## [Information given]

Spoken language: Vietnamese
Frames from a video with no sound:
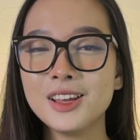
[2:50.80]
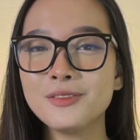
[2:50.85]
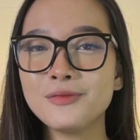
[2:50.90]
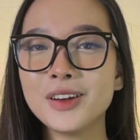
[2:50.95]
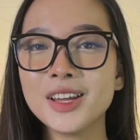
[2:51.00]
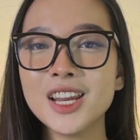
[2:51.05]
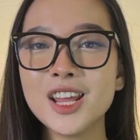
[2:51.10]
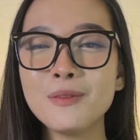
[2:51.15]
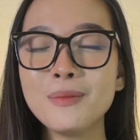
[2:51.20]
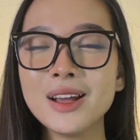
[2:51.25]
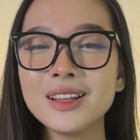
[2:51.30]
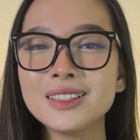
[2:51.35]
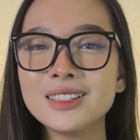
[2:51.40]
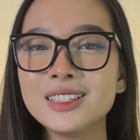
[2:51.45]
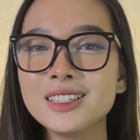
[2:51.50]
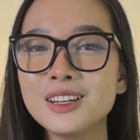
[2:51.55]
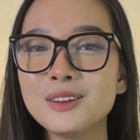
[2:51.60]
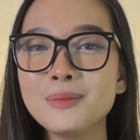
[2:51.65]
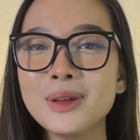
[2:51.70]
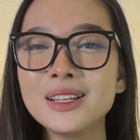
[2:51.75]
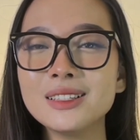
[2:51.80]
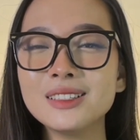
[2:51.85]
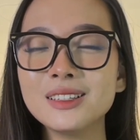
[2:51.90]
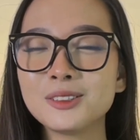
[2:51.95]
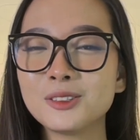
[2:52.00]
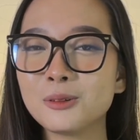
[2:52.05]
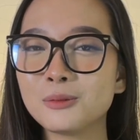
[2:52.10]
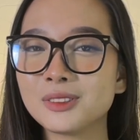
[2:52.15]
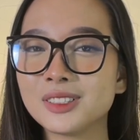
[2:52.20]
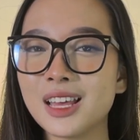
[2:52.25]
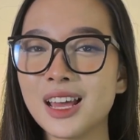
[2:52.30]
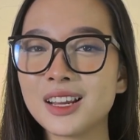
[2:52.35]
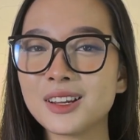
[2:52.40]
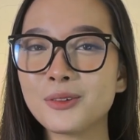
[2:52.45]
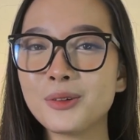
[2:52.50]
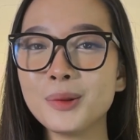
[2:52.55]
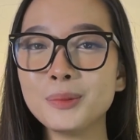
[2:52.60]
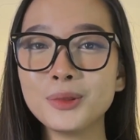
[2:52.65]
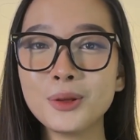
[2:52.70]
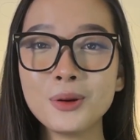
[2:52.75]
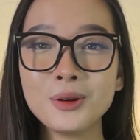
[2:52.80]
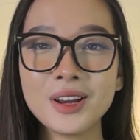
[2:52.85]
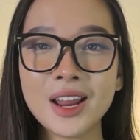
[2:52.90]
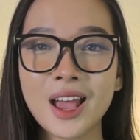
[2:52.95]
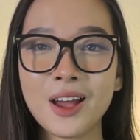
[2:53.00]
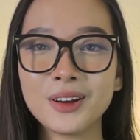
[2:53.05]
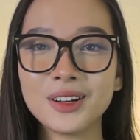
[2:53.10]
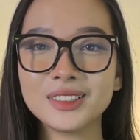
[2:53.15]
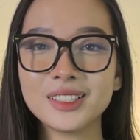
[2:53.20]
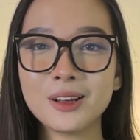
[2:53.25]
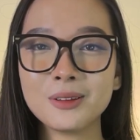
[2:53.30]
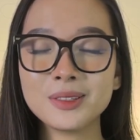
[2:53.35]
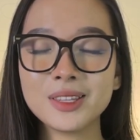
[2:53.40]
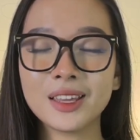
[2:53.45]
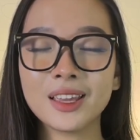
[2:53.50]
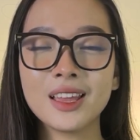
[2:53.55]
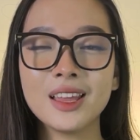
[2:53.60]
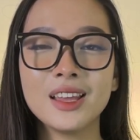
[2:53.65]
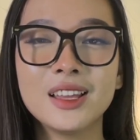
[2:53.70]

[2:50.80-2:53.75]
Và nếu bạn chưa biết sử dụng sàn crypto nào để giao dịch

## [Directions]
Could you reproduce the entries verbatim, leaving out all pictures?

## [Task answer]
Spoken language: Vietnamese
Frames from a video with no sound:
[2:50.80]
[2:50.85]
[2:50.90]
[2:50.95]
[2:51.00]
[2:51.05]
[2:51.10]
[2:51.15]
[2:51.20]
[2:51.25]
[2:51.30]
[2:51.35]
[2:51.40]
[2:51.45]
[2:51.50]
[2:51.55]
[2:51.60]
[2:51.65]
[2:51.70]
[2:51.75]
[2:51.80]
[2:51.85]
[2:51.90]
[2:51.95]
[2:52.00]
[2:52.05]
[2:52.10]
[2:52.15]
[2:52.20]
[2:52.25]
[2:52.30]
[2:52.35]
[2:52.40]
[2:52.45]
[2:52.50]
[2:52.55]
[2:52.60]
[2:52.65]
[2:52.70]
[2:52.75]
[2:52.80]
[2:52.85]
[2:52.90]
[2:52.95]
[2:53.00]
[2:53.05]
[2:53.10]
[2:53.15]
[2:53.20]
[2:53.25]
[2:53.30]
[2:53.35]
[2:53.40]
[2:53.45]
[2:53.50]
[2:53.55]
[2:53.60]
[2:53.65]
[2:53.70]

[2:50.80-2:53.75]
Và nếu bạn chưa biết sử dụng sàn crypto nào để giao dịch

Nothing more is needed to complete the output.